Même s’il a cessé de prendre ses médicaments au point de se retrouver en plein délire l’été dernier et qu’il représente toujours un risque « important » pour le public, le meurtrier Idelson Guerrier peut conserver sa liberté, a conclu ce printemps la Commission d’examen des troubles mentaux.

Cette triste affaire a fait la manchette en juin 2012. L’homme de 39 ans a tué deux patients à l’hôpital Notre-Dame en les étouffant avec une serviette, alors qu’il rôdait librement dans l’aile psychiatrique pendant une semaine. Il est également passé tout près de tuer deux autres patients de la même façon. Il souffrait alors de schizophrénie paranoïde et entendait des voix.

Accusé de meurtres prémédités et de tentatives de meurtre, Idelson Guerrier a été déclaré non criminellement responsable pour cause de troubles mentaux par un jury en 2016. Détenu à l’Institut Philippe-Pinel, il a obtenu ses premières sorties six mois après le verdict en raison de ses progrès importants.

Au printemps 2018, la Commission a autorisé sa libération sous conditions, puisqu’il prenait maintenant ses médicaments de « façon optimale », était en « rémission » de sa schizophrénie paranoïde et n’entendait plus de voix. Il ne présentait aussi aucune agressivité depuis des années, selon son psychiatre.

Or, en juillet 2019, Idelson Guerrier a « négligé » de prendre ses médicaments et a appelé l’hôpital pour des « idées délirantes ». Il a ensuite été hospitalisé plusieurs jours. Selon son psychiatre traitant, le DGilles Chamberland, il est « inquiétant » qu’Idelson Guerrier n’ait dit à personne qu’il avait cessé sa médication l’an dernier, indique-t-on dans la décision du 13 avril dernier.

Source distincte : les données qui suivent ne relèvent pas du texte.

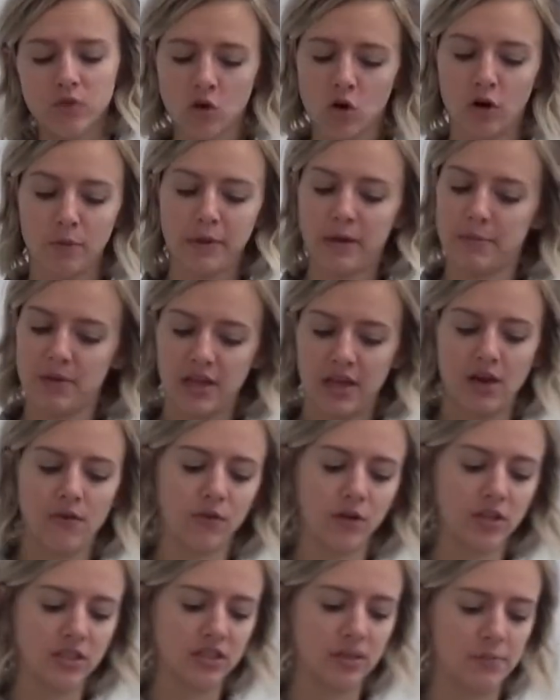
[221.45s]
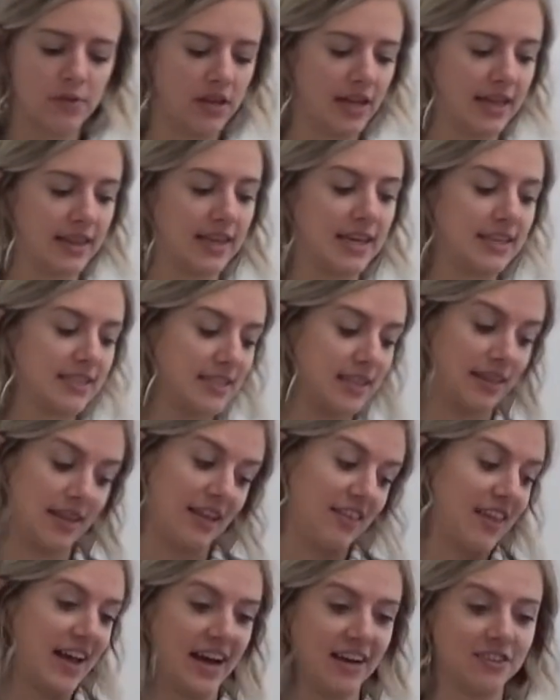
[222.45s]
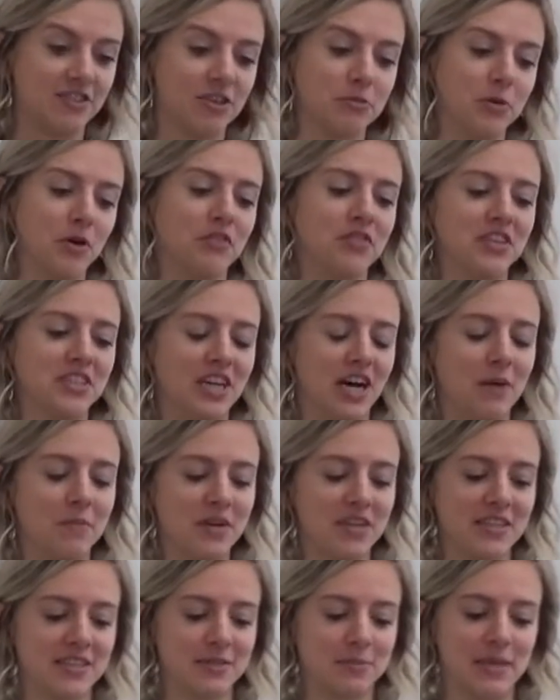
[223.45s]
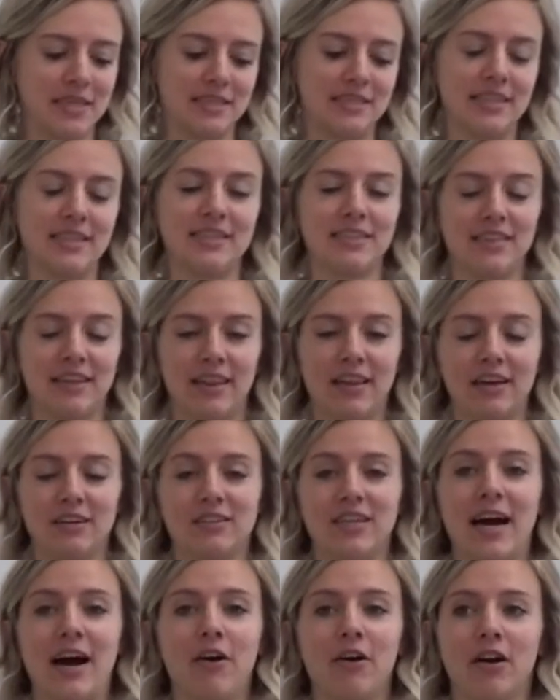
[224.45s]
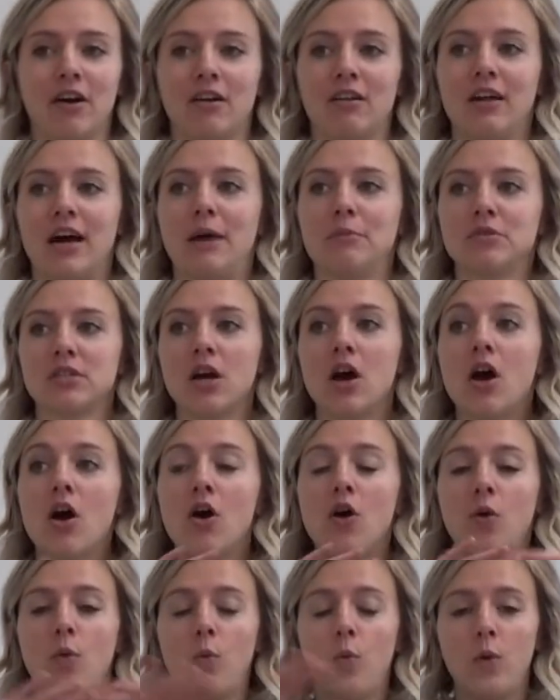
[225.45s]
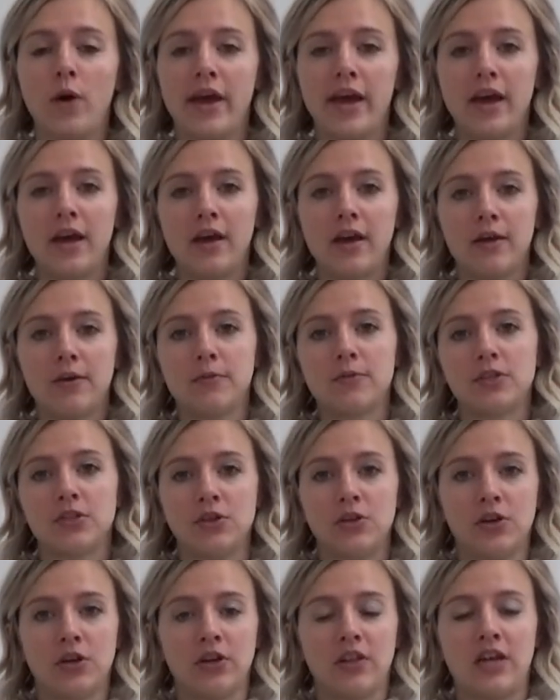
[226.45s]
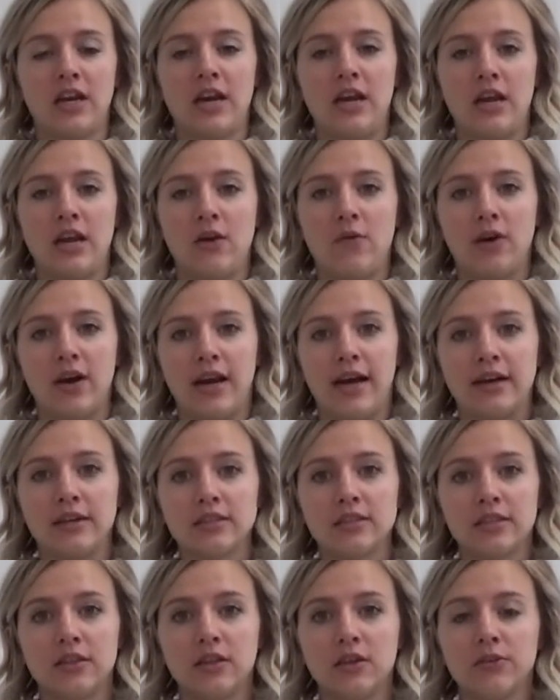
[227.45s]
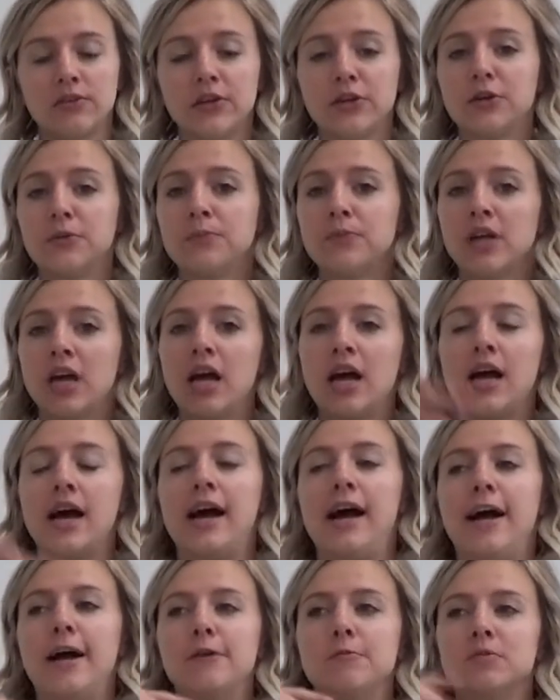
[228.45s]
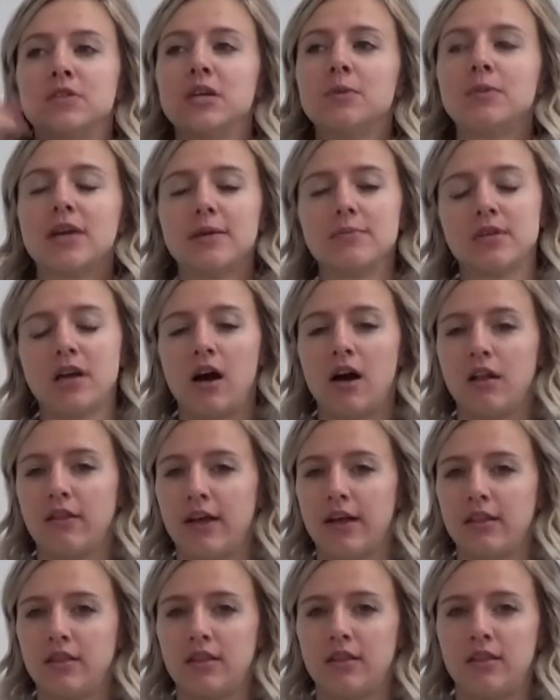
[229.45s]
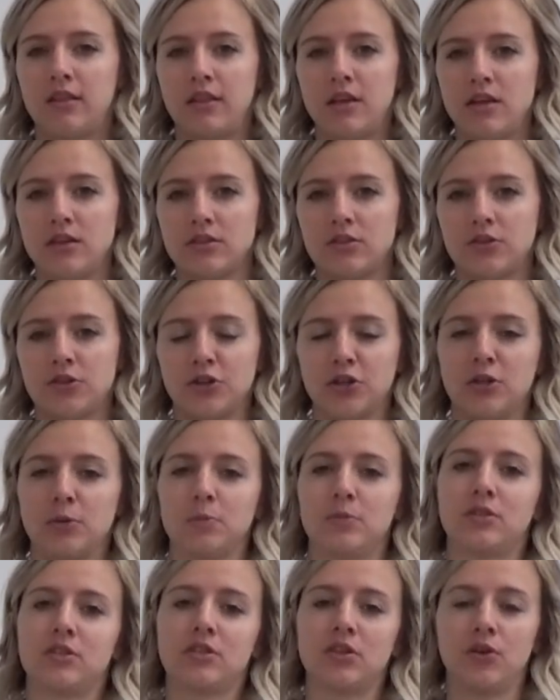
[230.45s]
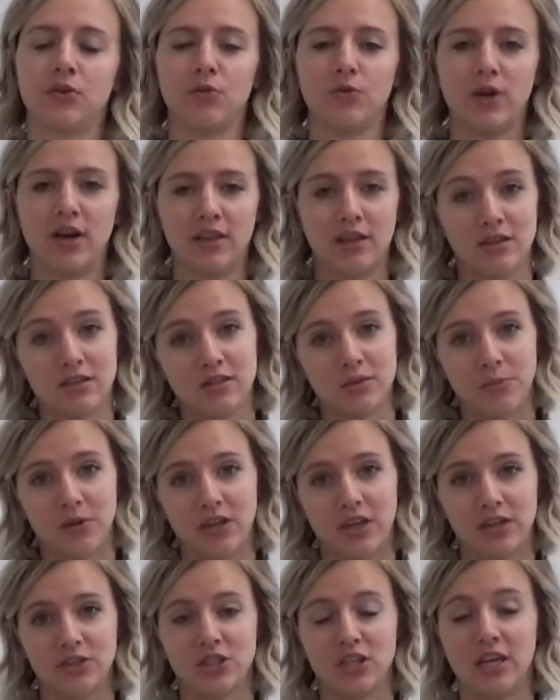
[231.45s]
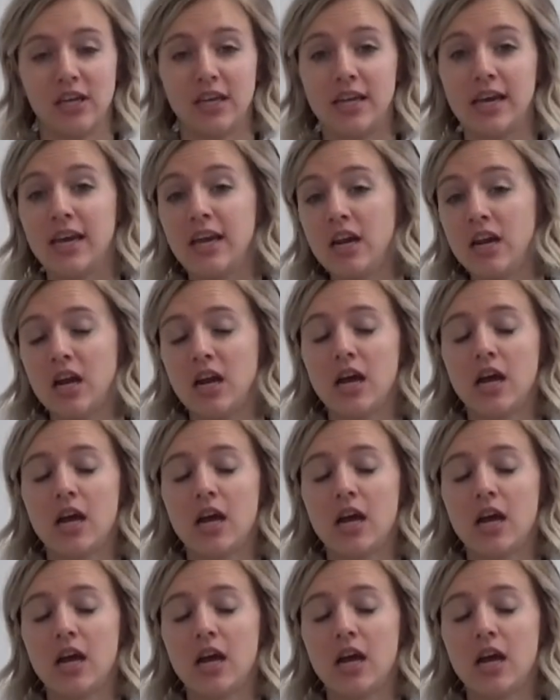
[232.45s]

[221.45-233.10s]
or maybe they rolled something like this and then they had to remove a dominant species and their tower collapsed way sooner than anyone else in the room. Sometimes I'll let these groups run the simulation again,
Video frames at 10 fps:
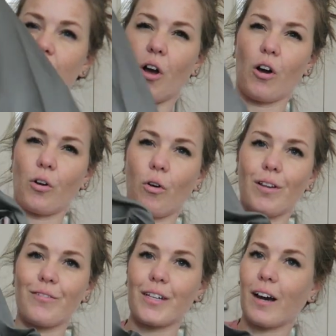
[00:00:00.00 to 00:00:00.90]
dark
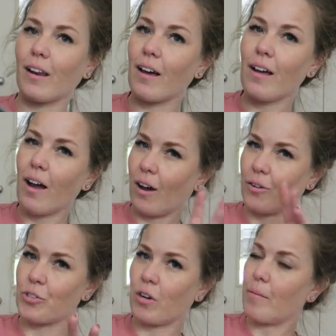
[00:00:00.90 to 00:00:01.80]
olivey colour.
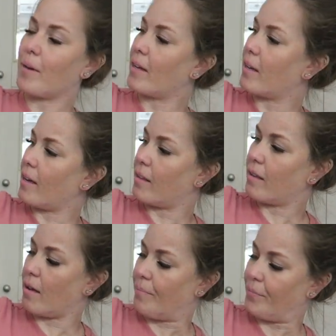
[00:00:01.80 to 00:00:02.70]
I'll try and make it
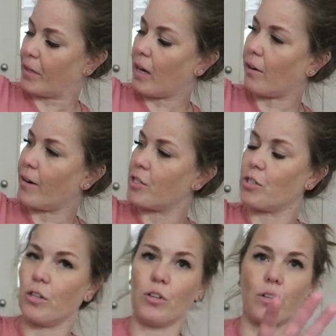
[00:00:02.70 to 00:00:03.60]
the
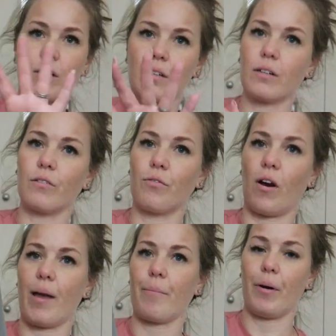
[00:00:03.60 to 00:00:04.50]
coloration look
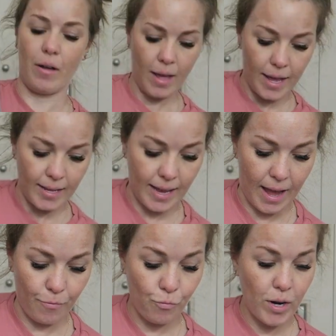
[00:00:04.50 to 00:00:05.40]
right, but
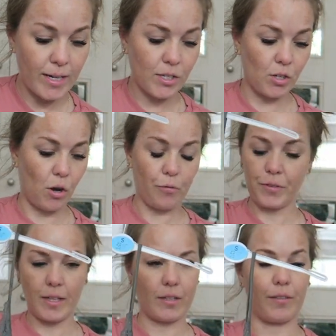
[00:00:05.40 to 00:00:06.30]
yeah, really soft.
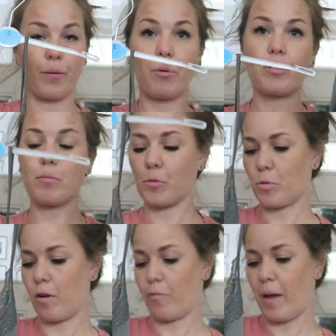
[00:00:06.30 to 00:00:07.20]
The bottoms were
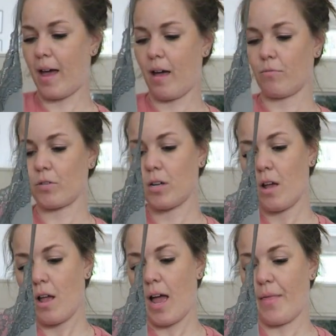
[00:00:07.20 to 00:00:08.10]
£12
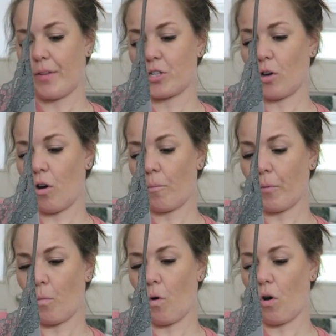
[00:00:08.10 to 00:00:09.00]
and the top
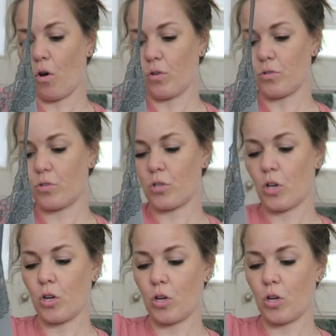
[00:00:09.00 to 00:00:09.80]
was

Idelson Guerrier assurait pourtant en février 2019 qu’il interpellerait son psychiatre traitant s’il ne se sentait pas bien. Il se disait aussi conscient qu’il pouvait « devenir très dangereux lorsque son état mental est instable ». C’est pourquoi il souhaitait prendre une médication « à très long terme » et qu’il n’oubliait « jamais » de prendre celle-ci. La Commission avait alors relevé son « excellente autocritique à l’égard de son état mental ».

Des crimes « extrêmement graves »

Idelson Guerrier est paralysé d’un bras, depuis qu’il a été victime d’une grave agression, il y a deux ans, alors qu’il s’était interposé devant un homme qui s’en prenait à une serveuse. Il ne peut plus travailler depuis cette attaque et habite chez sa mère. Son psychiatre relève qu’il ne s’est pas désorganisé à la suite de cette agression.

Malgré son état, Idelson Guerrier se dit « heureux » de sa vie. « Il aime être à la maison, dit-il, avec sa famille », souligne-t-on. Toutefois, il se retrouve « plutôt isolé », puisqu’il s’est « retiré de son réseau social ». « Il a quelques symptômes négatifs », souligne le DChamberland.

« La Commission retient de la preuve que monsieur a été réhospitalisé au cours de la dernière année, au motif d’idées délirantes alors qu’il avait négligé de prendre sa médication. Les gestes pour lesquels monsieur a reçu des verdicts NCR [non criminellement responsable] sont extrêmement graves », conclut la Commission.

Mais ce troublant épisode de délire n’a semblé avoir aucune influence sur la décision du tribunal administratif, puisque sa libération sous conditions a été maintenue, comme le recommandait le DChamberland.

La Commission estime pourtant qu’Idelson Guerrier « représente toujours un risque important pour la sécurité du public, en raison de son état mental ». Notons que si ce n’était pas le cas, la Commission devrait le libérer inconditionnellement.

En vertu de la loi, la Commission doit se baser sur trois critères pour prendre sa décision, soit l’état mental de M. Guerrier, l’objectif de favoriser sa réinsertion sociale et, surtout, la nécessité de protéger le public face aux personnes dangereuses. Il devra revenir devant la Commission en février prochain.